EXERCISE DETAILS
Down to the last line, set down the material below exactly, excluding pictures.

EXCERPTED RECORDS
:::

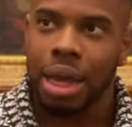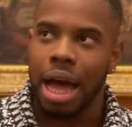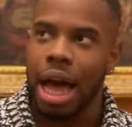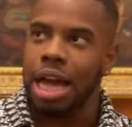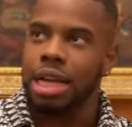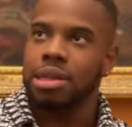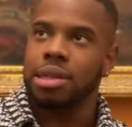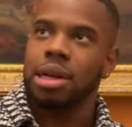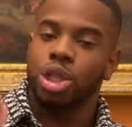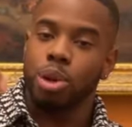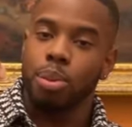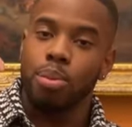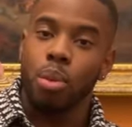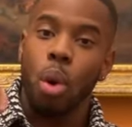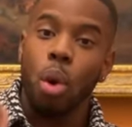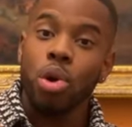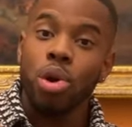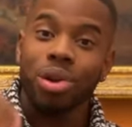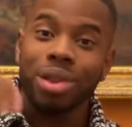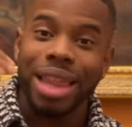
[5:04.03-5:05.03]
Guys, the
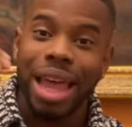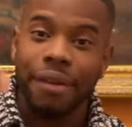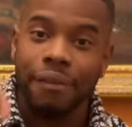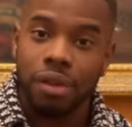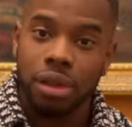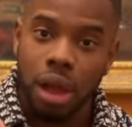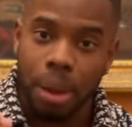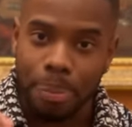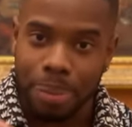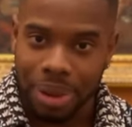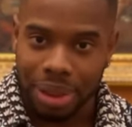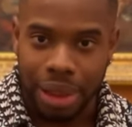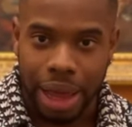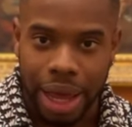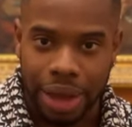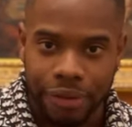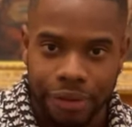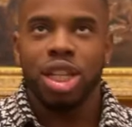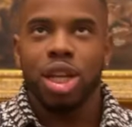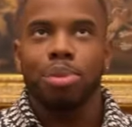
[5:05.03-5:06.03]
more you level up in
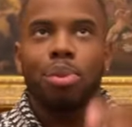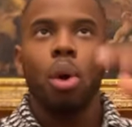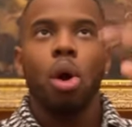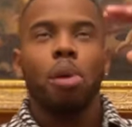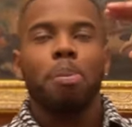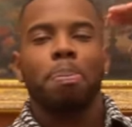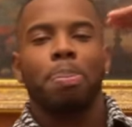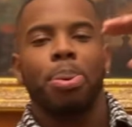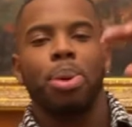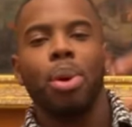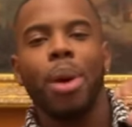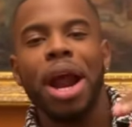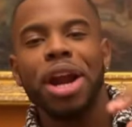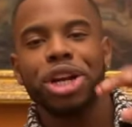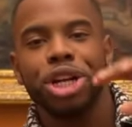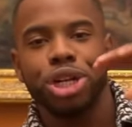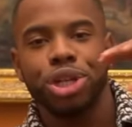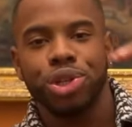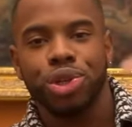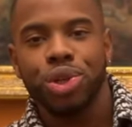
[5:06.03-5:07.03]
life, the more
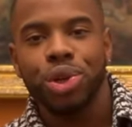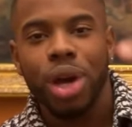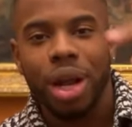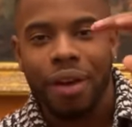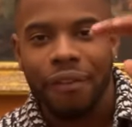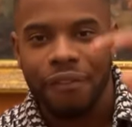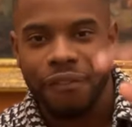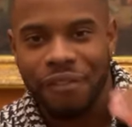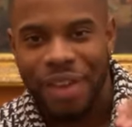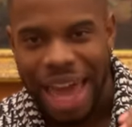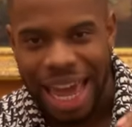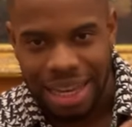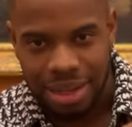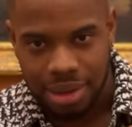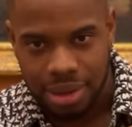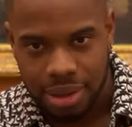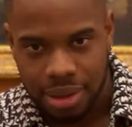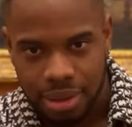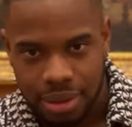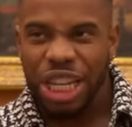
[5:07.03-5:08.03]
pressures you're gonna
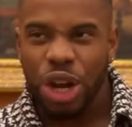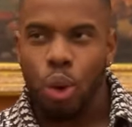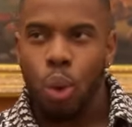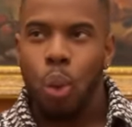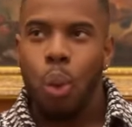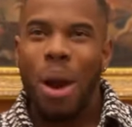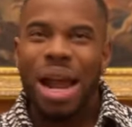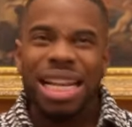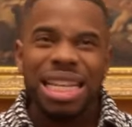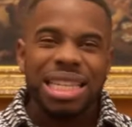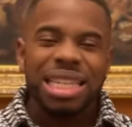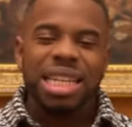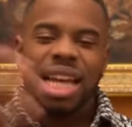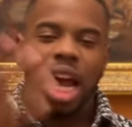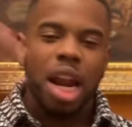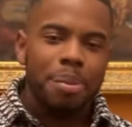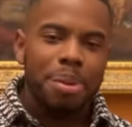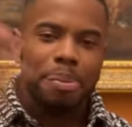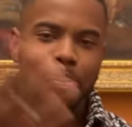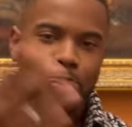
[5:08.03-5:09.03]
face, the winds are
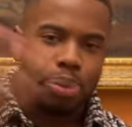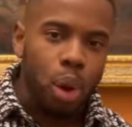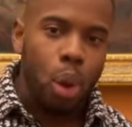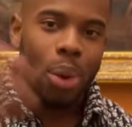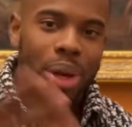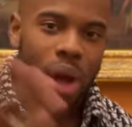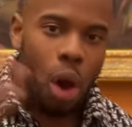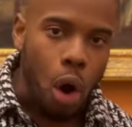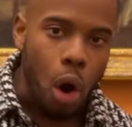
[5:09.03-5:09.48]
gonna be blowing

:::

EXPECTED OUTPUT
[5:04.03-5:05.03]
Guys, the
[5:05.03-5:06.03]
more you level up in
[5:06.03-5:07.03]
life, the more
[5:07.03-5:08.03]
pressures you're gonna
[5:08.03-5:09.03]
face, the winds are
[5:09.03-5:09.48]
gonna be blowing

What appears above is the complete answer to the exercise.